## Exercise prompt
So that the copy stays text only, transcribe the data below exactly and exclude the images.
##### Exercise inputs
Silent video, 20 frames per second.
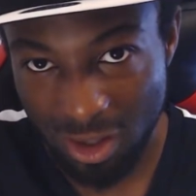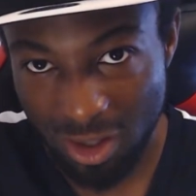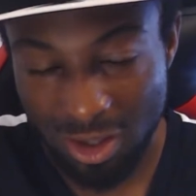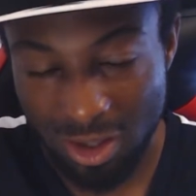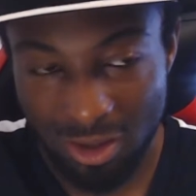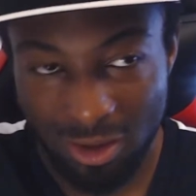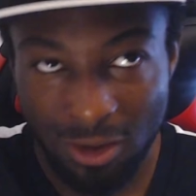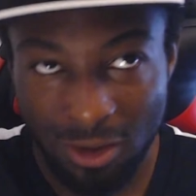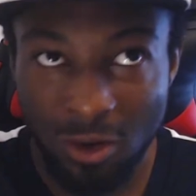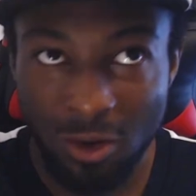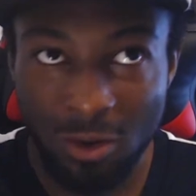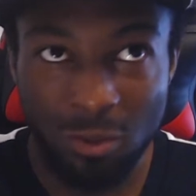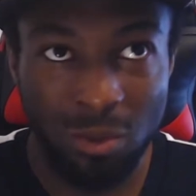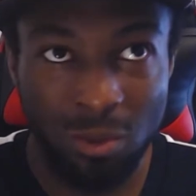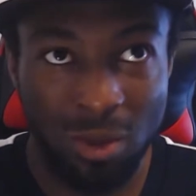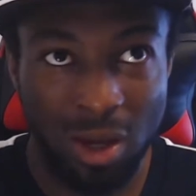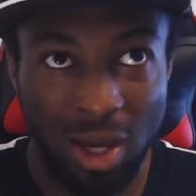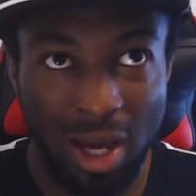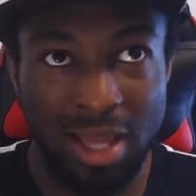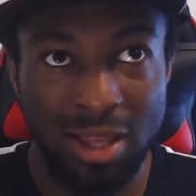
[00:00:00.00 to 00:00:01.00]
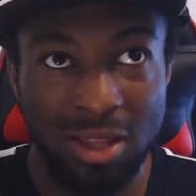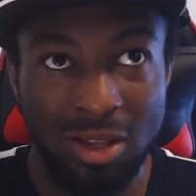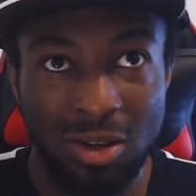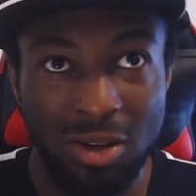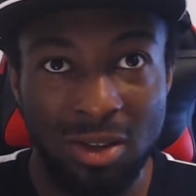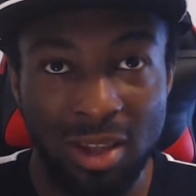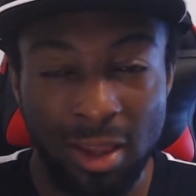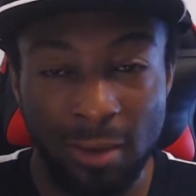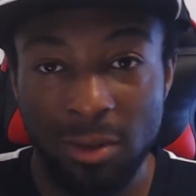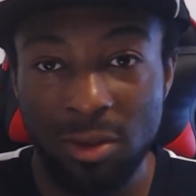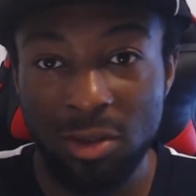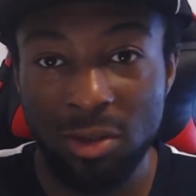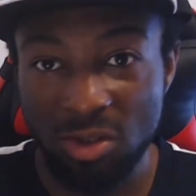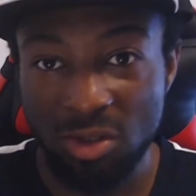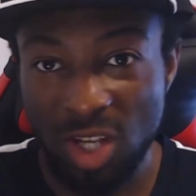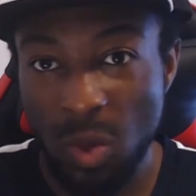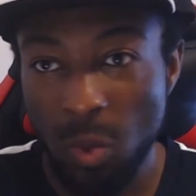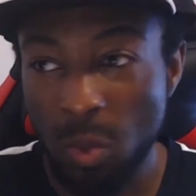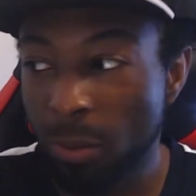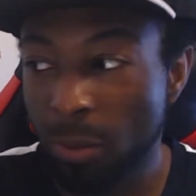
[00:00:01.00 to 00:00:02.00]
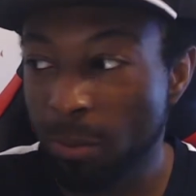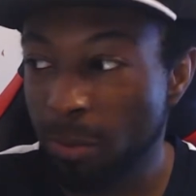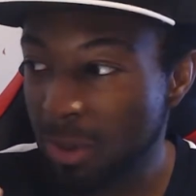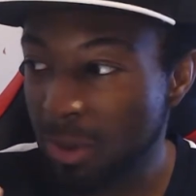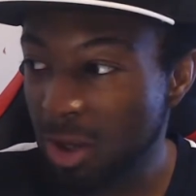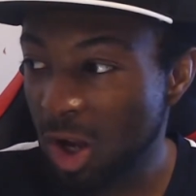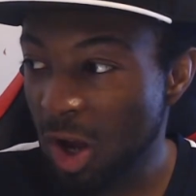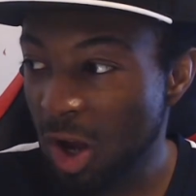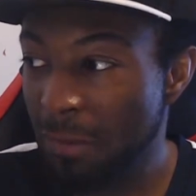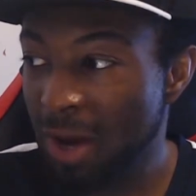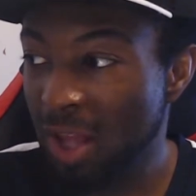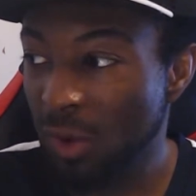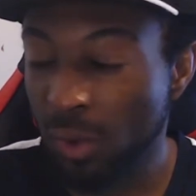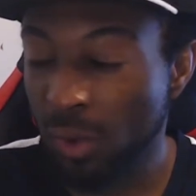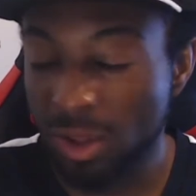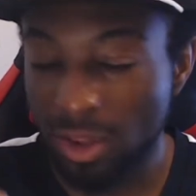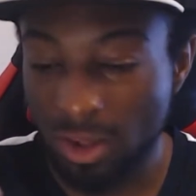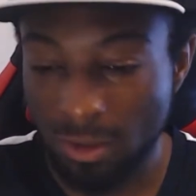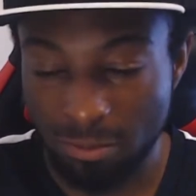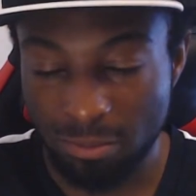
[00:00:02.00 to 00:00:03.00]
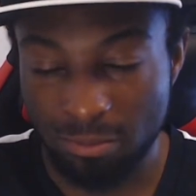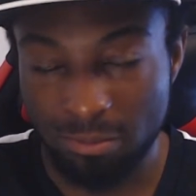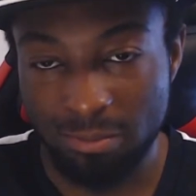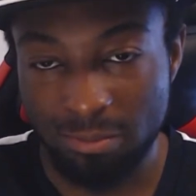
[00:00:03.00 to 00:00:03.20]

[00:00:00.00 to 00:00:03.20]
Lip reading: So I know Xenoverse 3 will probably come out with some,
##########
## Answer to the problem
Silent video, 20 frames per second.
[00:00:00.00 to 00:00:01.00]
[00:00:01.00 to 00:00:02.00]
[00:00:02.00 to 00:00:03.00]
[00:00:03.00 to 00:00:03.20]

[00:00:00.00 to 00:00:03.20]
Lip reading: So I know Xenoverse 3 will probably come out with some,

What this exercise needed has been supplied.